Resource Provision is specialised. The in school autism provision is designed for a specific group and requires an Education, Health and Care Plan naming it. Families seeking mainstream plus high support should explore how places are allocated and what the provision can and cannot offer.
This is a Catholic 11 to 16 that combines steady GCSE performance with unusually explicit wellbeing and inclusion structures. The results profile suggests solid outcomes, with slightly above average progress, and the published destinations indicate clear post 16 pathways into colleges, apprenticeships and employment. Best suited to families who value Catholic ethos, clear pastoral systems, and a school that makes inclusion visible through formal provision, while accepting that admissions criteria and local demand can shape the likelihood of entry.
The school was confirmed as good at its June 2024 inspection, and safeguarding arrangements were judged effective. GCSE outcomes sit in line with the middle 35% of schools in England on the FindMySchool ranking, with Progress 8 at 0.12 indicating slightly above average progress by the end of Year 11.
Applications are made through the local authority. The school states the deadline for September 2026 applications is 31 October 2025, and Manchester’s admissions pages confirm the same deadline, with the application round opening on 1 July 2025.
You do not need to be Catholic to apply, but the admissions policy prioritises baptised Roman Catholic children in specific parishes and partner primaries, plus other Catholic criteria, before moving to other applicants. If categories are oversubscribed, proximity is used as a tie break within categories.

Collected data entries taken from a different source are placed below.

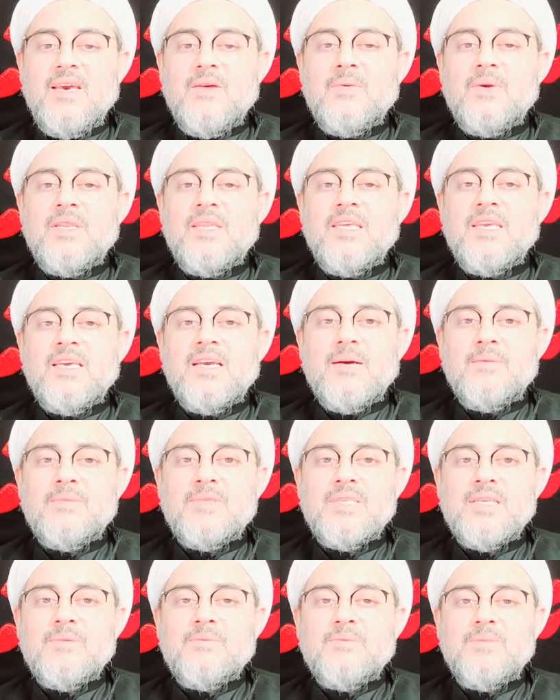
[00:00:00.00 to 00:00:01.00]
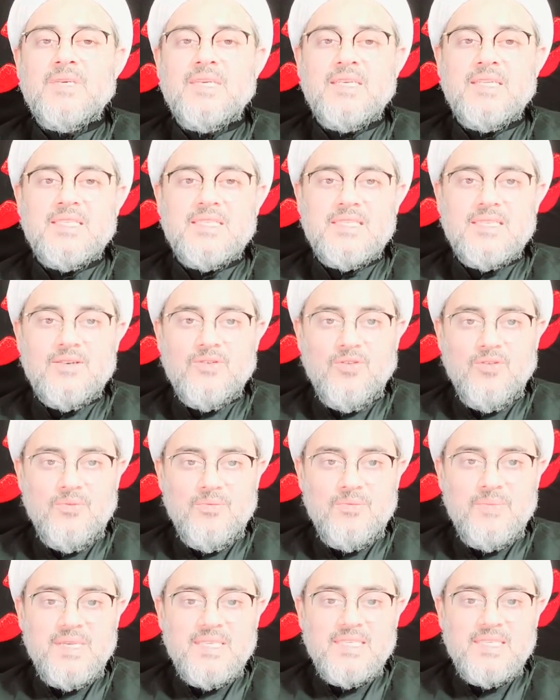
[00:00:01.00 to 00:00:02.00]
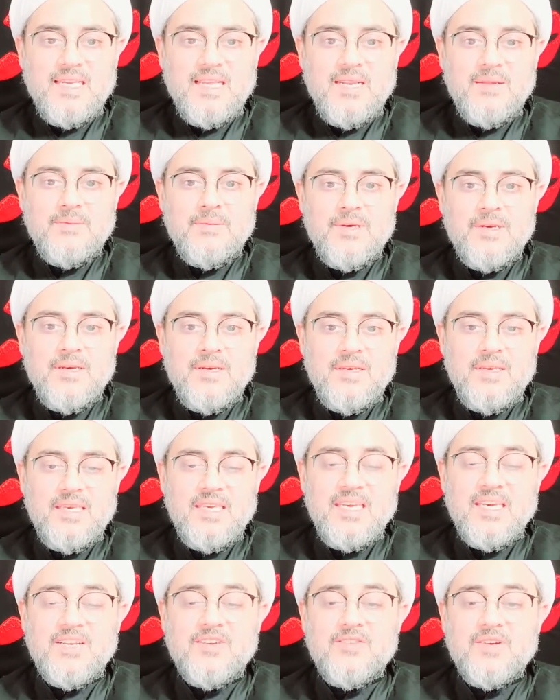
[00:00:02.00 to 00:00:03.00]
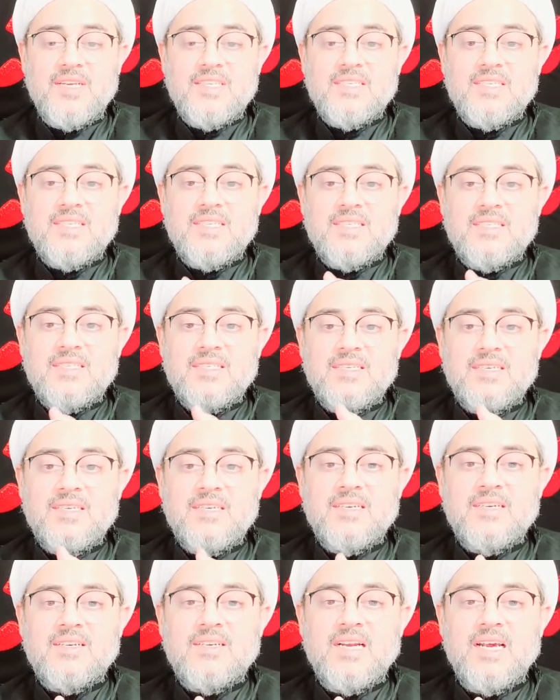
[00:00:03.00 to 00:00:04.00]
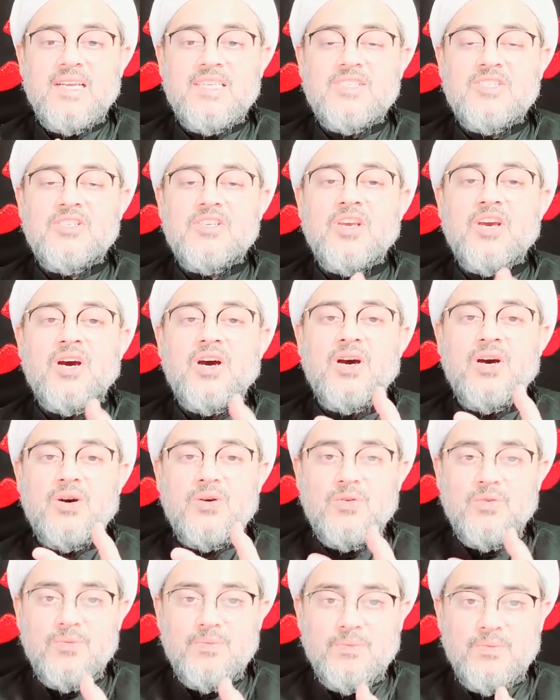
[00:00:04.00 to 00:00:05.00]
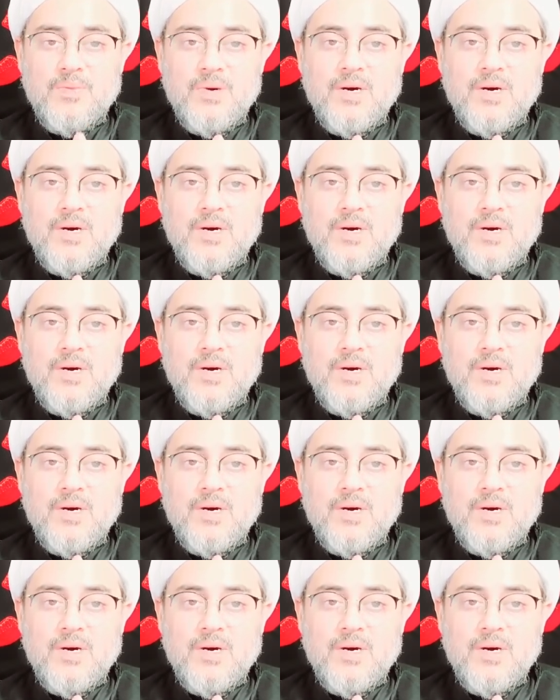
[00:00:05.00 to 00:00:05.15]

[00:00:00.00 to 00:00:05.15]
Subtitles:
when he comes and meets Umm Salama, he addresses her as Ya Umm.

The school publishes destination information showing that 88.70% progressed to post 16 education in 2024, with named 2023 destinations including Xaverian College (44%), The Trafford and Stockport College Group (15%), LTE Group (13%), and Loreto College (11%).
The published clubs list for 2025 to 2026 includes STEM, Coding Club, ECO Warriors, Chess Club, Dungeons and Dragons, Creative Writing, Language Exchange Club, and faith related groups such as Rosary Club, alongside a structured winter sports timetable including netball, rugby, basketball and trampolining.